Try it | Could you restate every entry word for word, leaving the pictures out?

Records from a data collection |
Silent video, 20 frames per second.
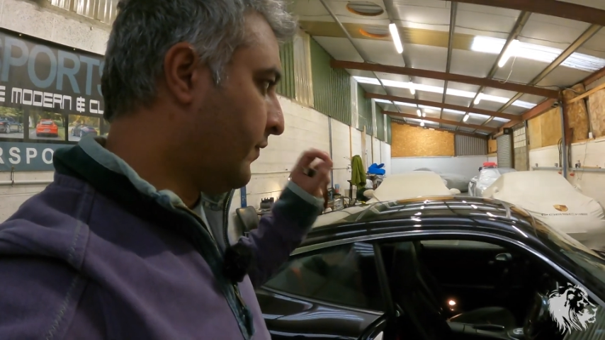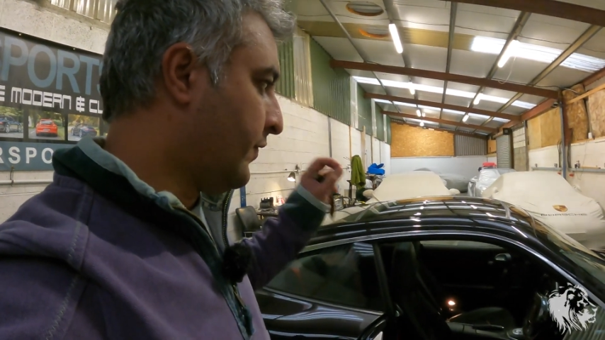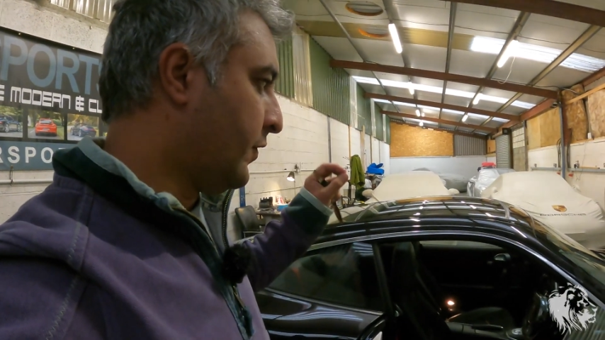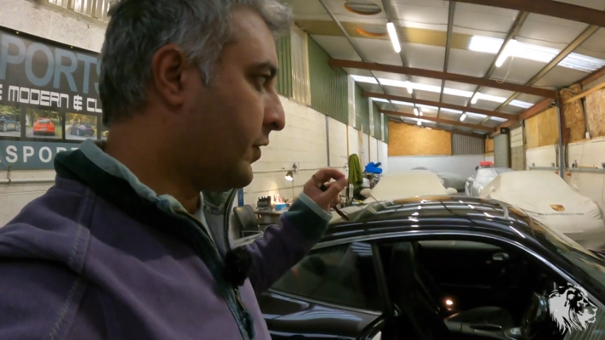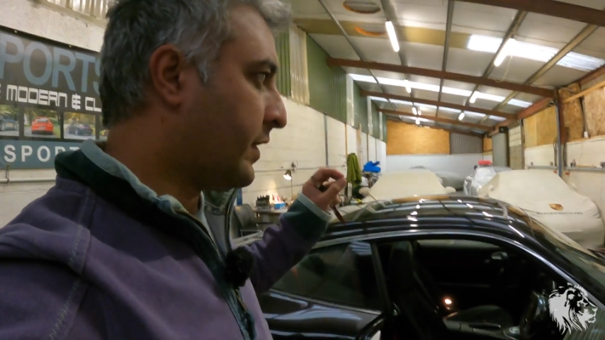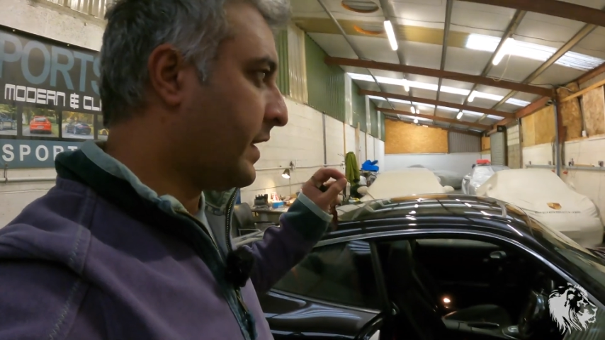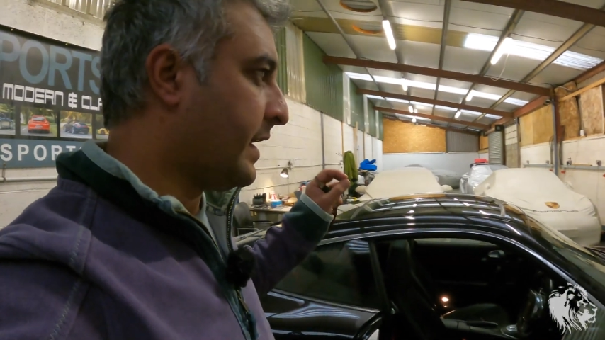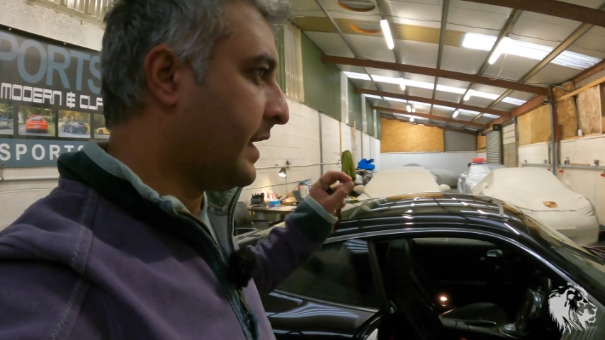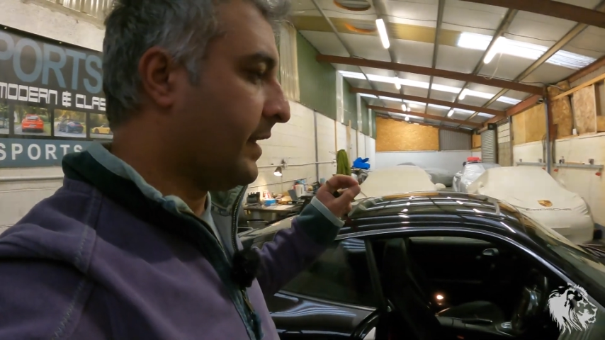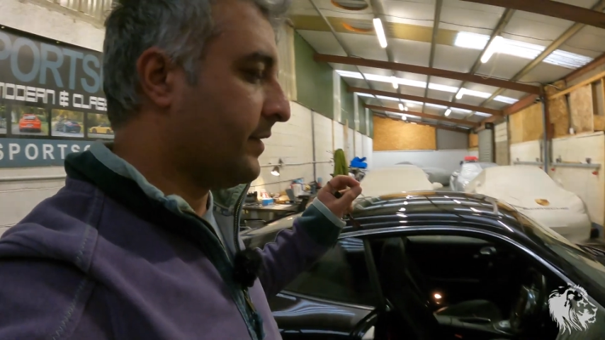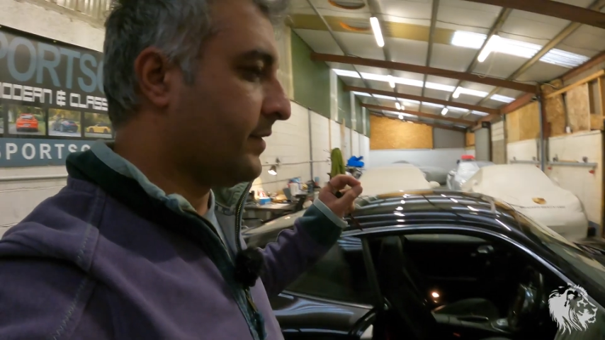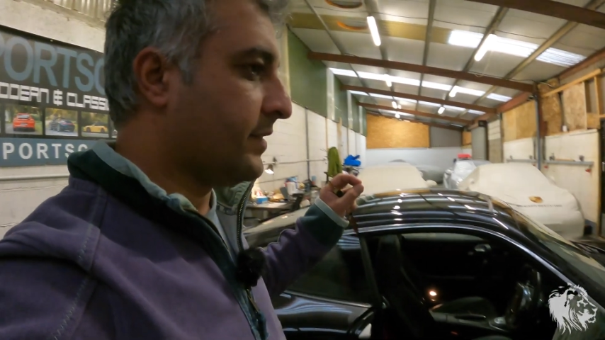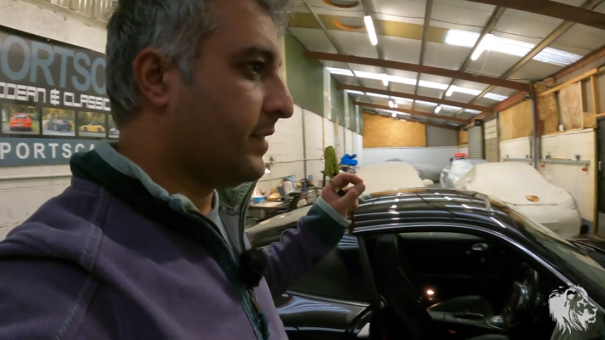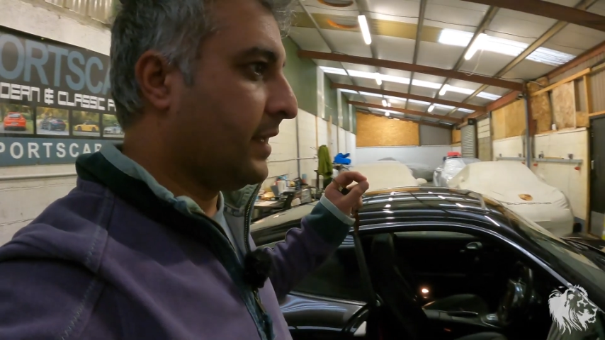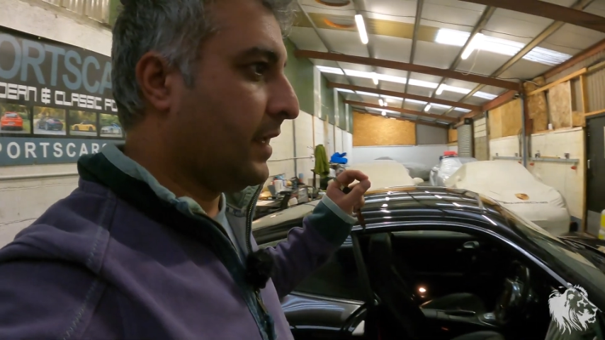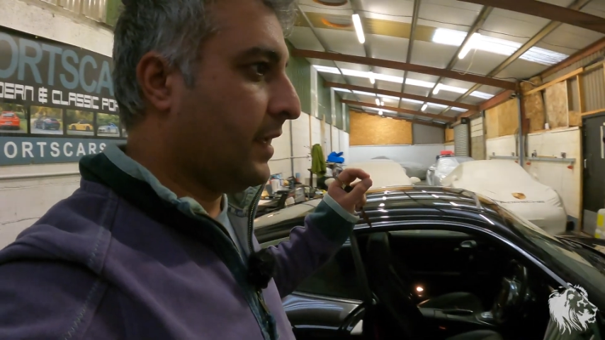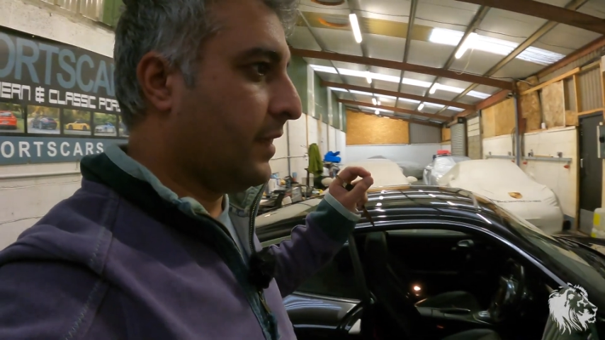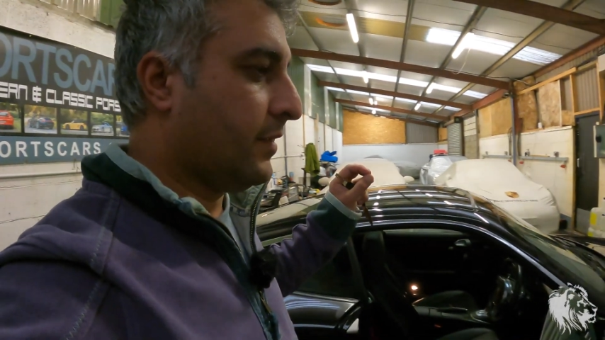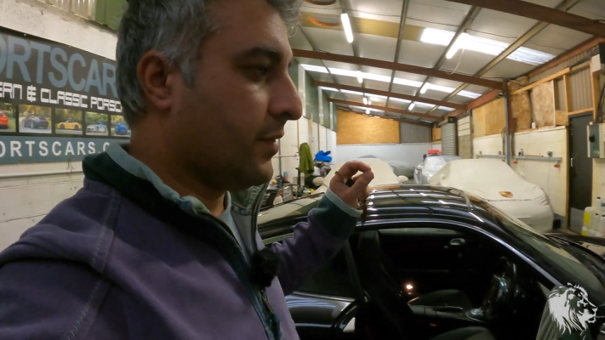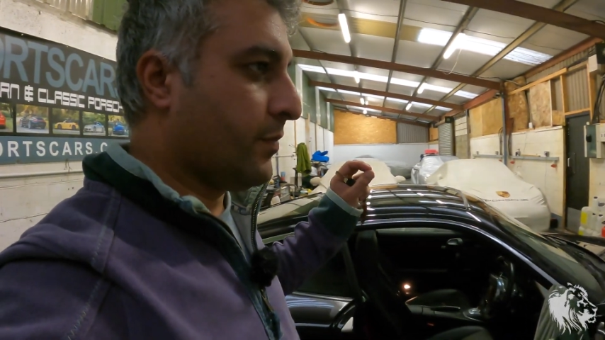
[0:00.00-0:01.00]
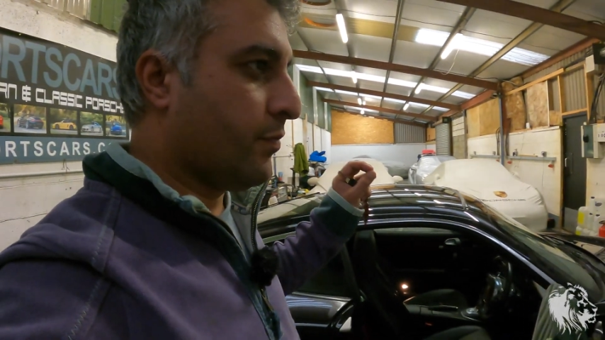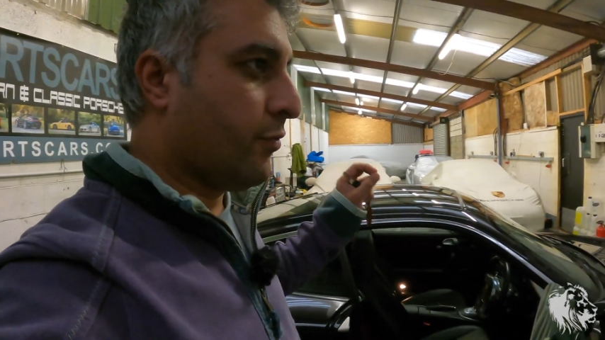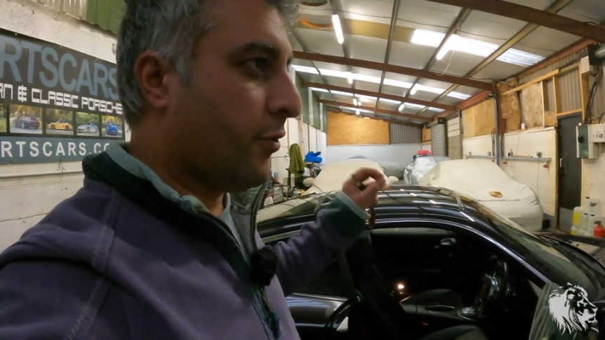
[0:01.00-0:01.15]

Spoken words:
of looking at the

Exercise solution |
Silent video, 20 frames per second.
[0:00.00-0:01.00]
[0:01.00-0:01.15]

Spoken words:
of looking at the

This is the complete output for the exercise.